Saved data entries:
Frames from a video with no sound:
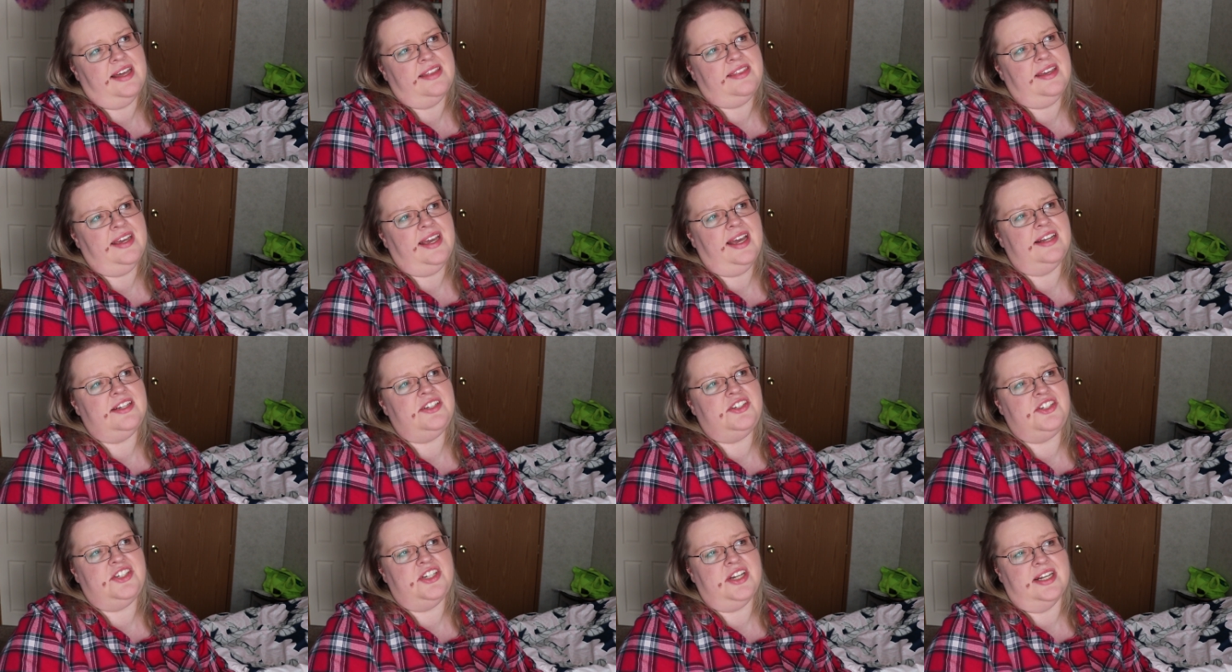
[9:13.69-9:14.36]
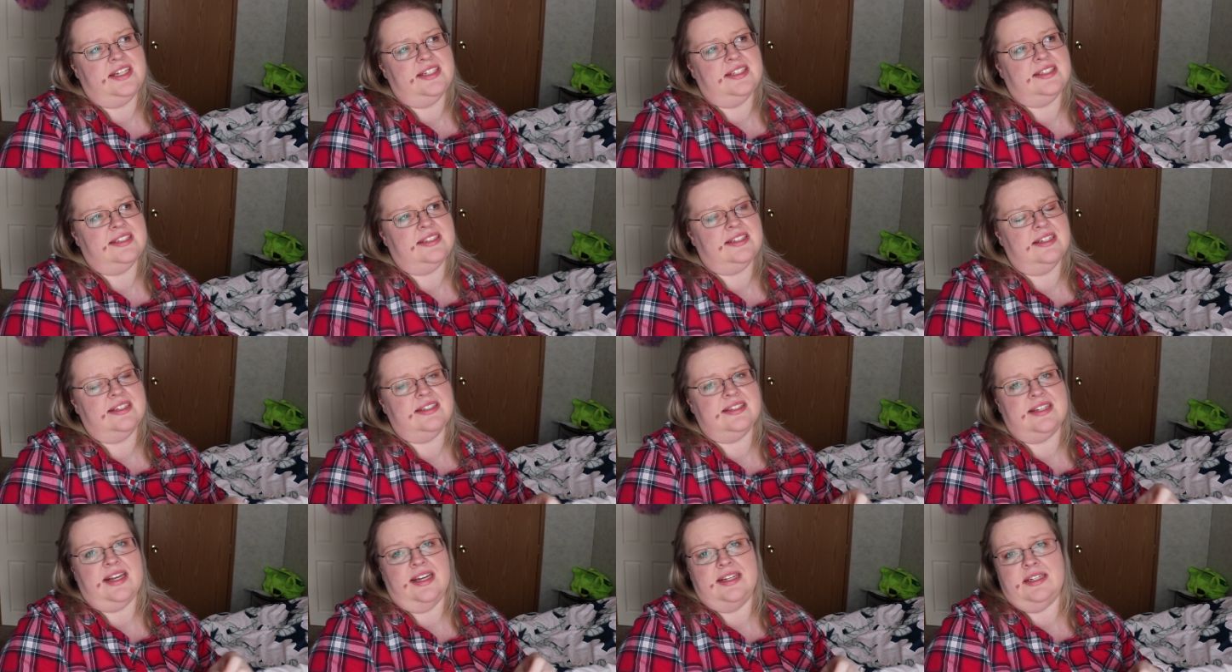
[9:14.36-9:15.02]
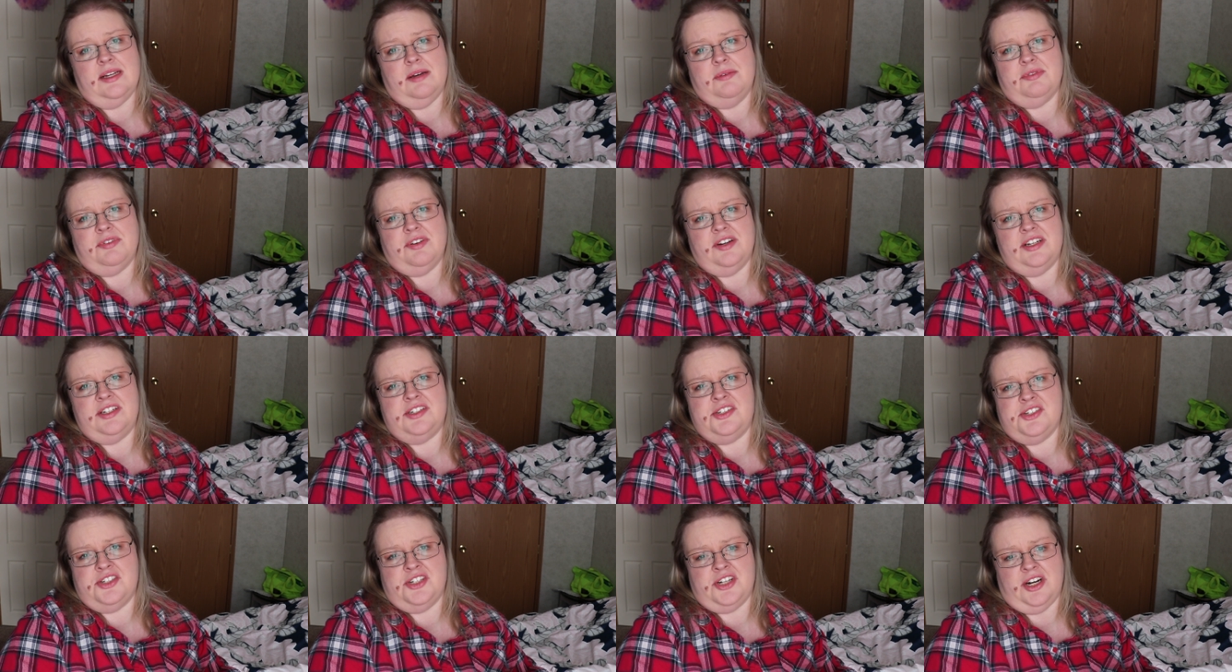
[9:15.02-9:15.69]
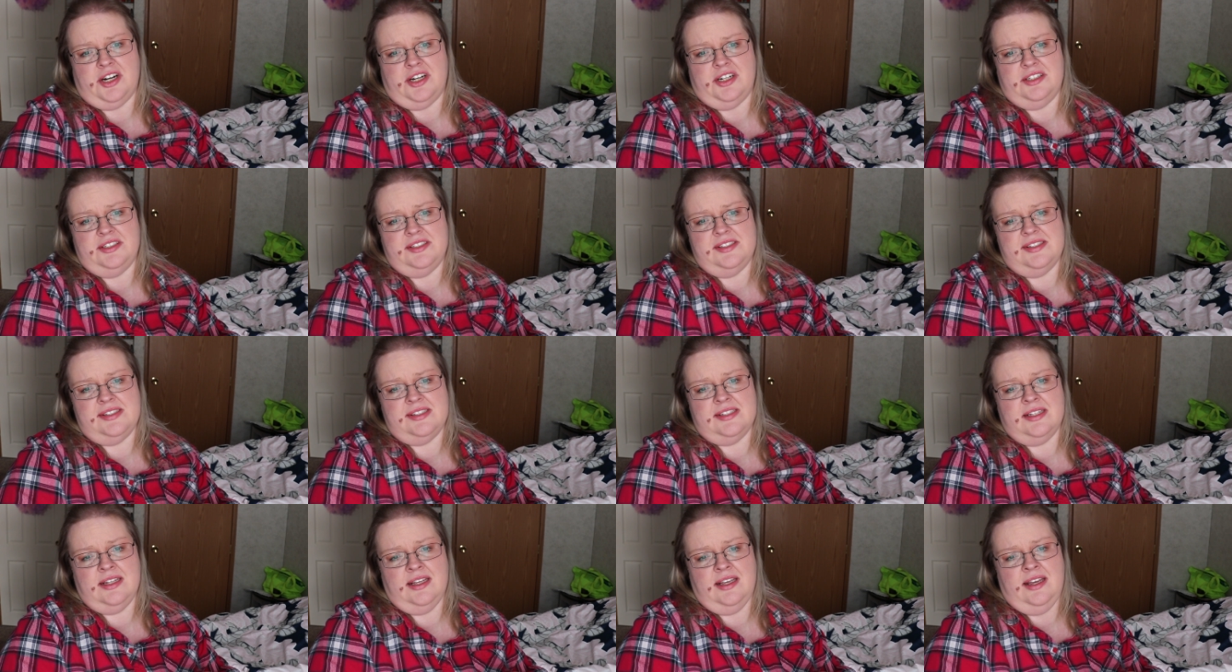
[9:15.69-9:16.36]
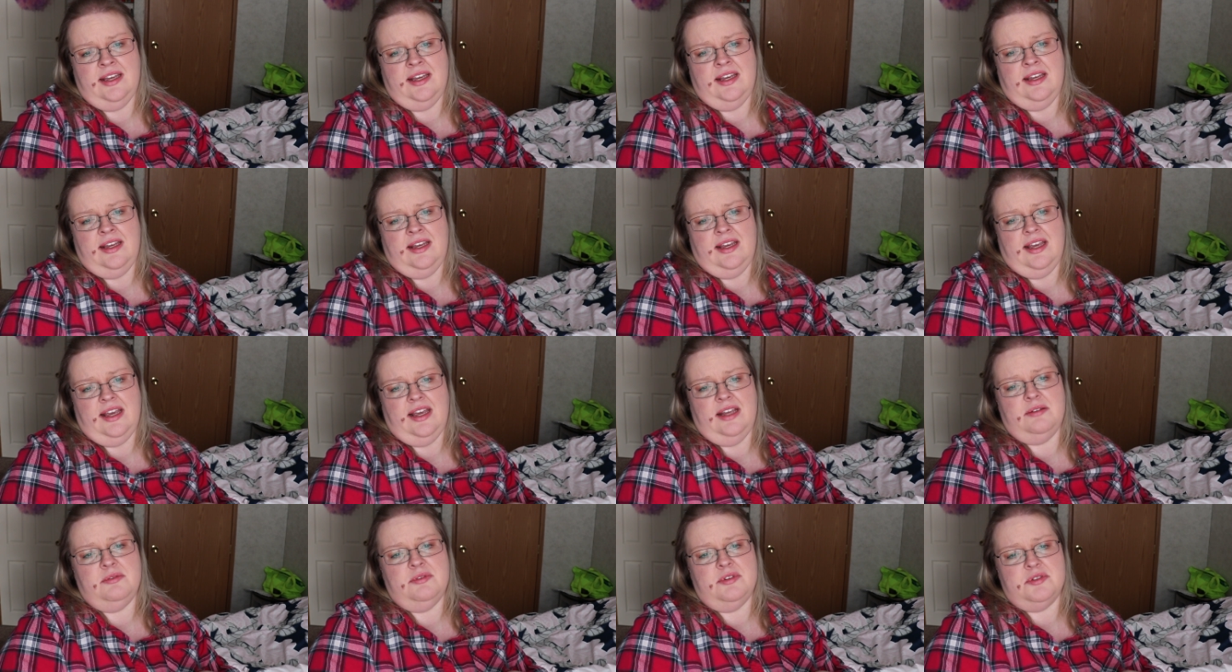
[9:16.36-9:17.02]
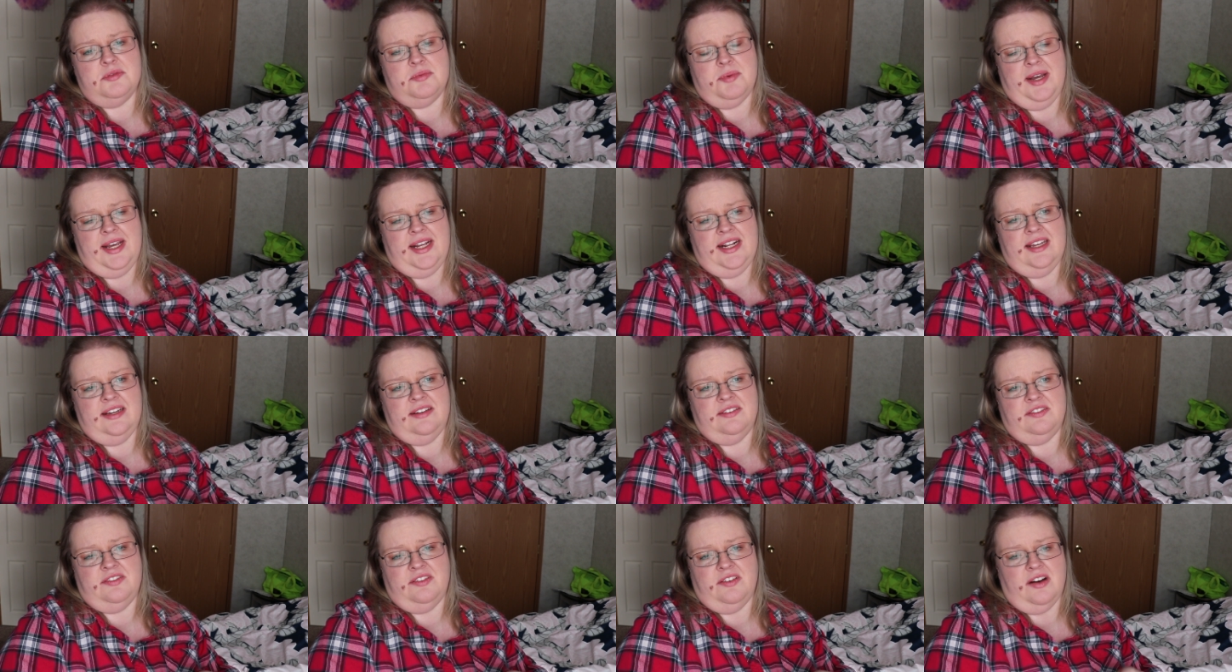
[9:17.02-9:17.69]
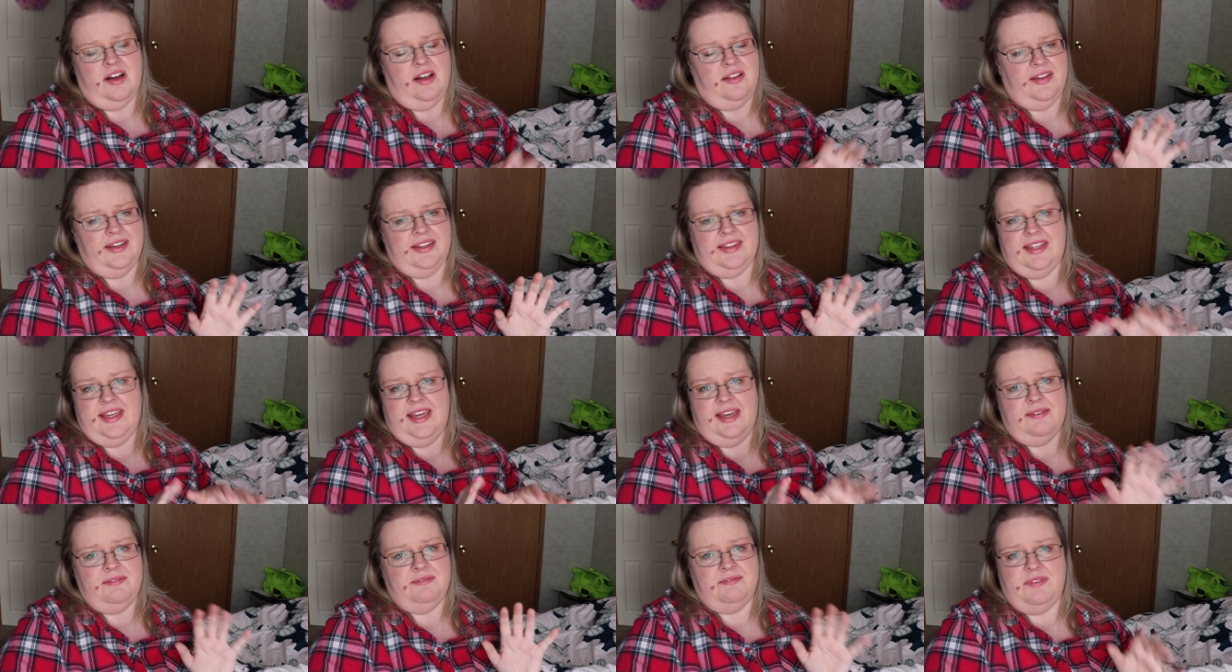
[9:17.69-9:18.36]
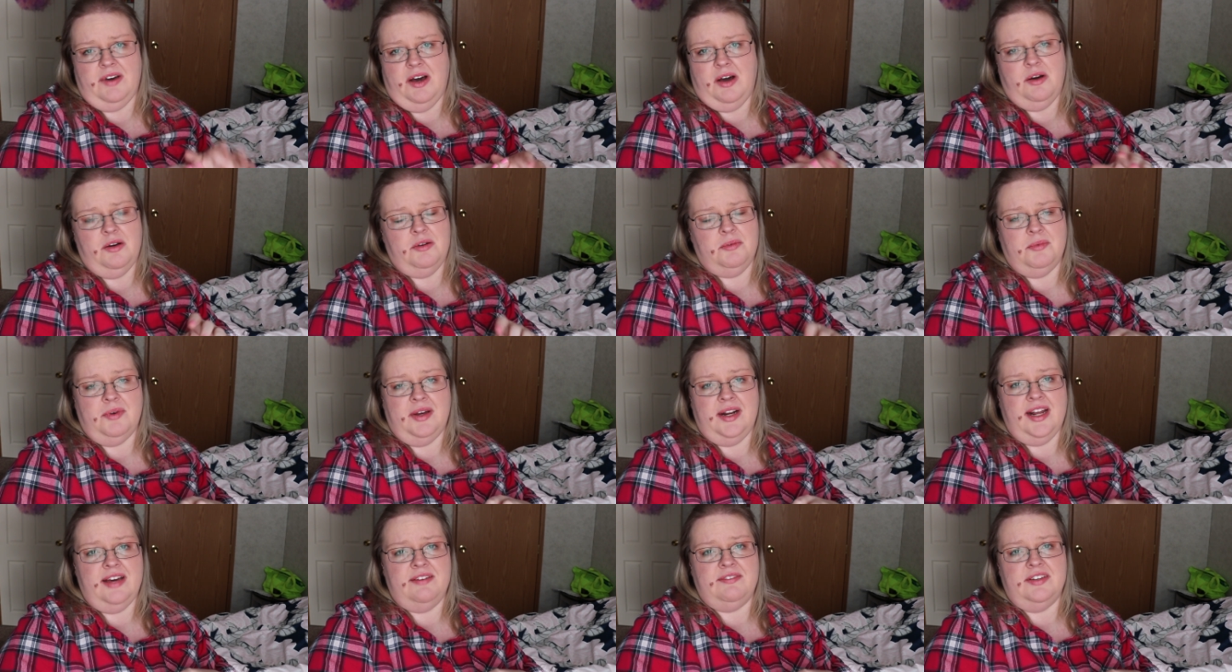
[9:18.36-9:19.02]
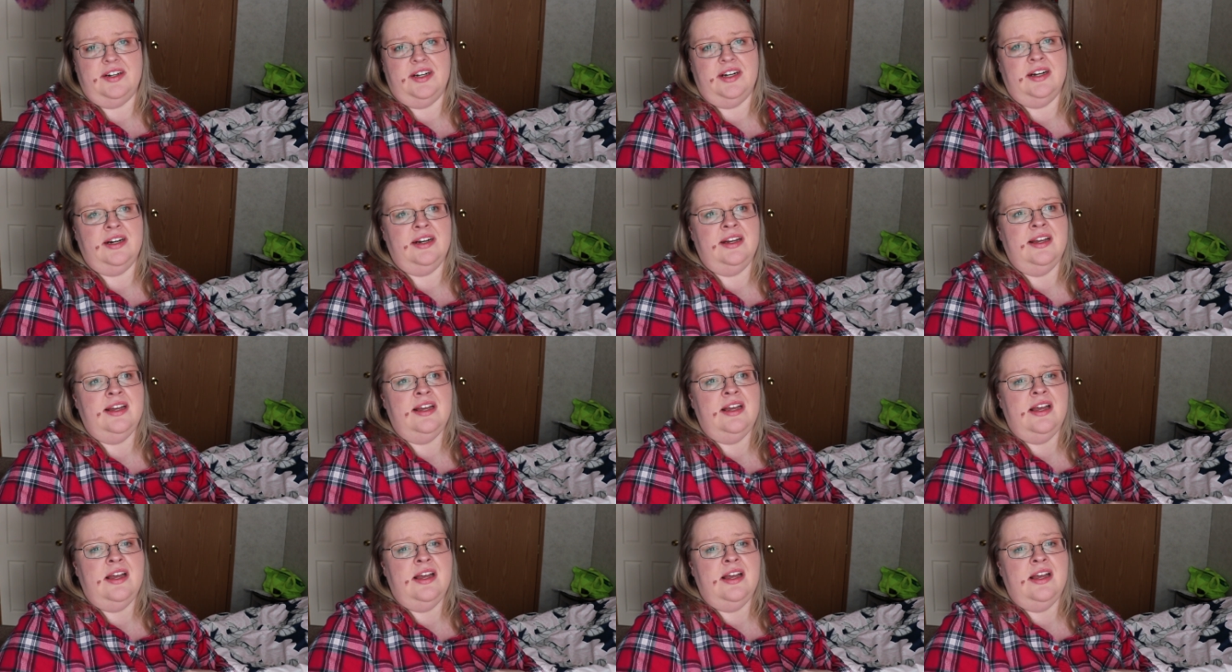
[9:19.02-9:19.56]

I think I just signed up for insurance and was waiting for all like the info and whatever.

To do:
Each line from the one with "[9:15.02-9:15.69]" through the final line of the records must be copied exactly, with no pictures and no additional lines.

Output of the exercise:
[9:15.02-9:15.69]
[9:15.69-9:16.36]
[9:16.36-9:17.02]
[9:17.02-9:17.69]
[9:17.69-9:18.36]
[9:18.36-9:19.02]
[9:19.02-9:19.56]

I think I just signed up for insurance and was waiting for all like the info and whatever.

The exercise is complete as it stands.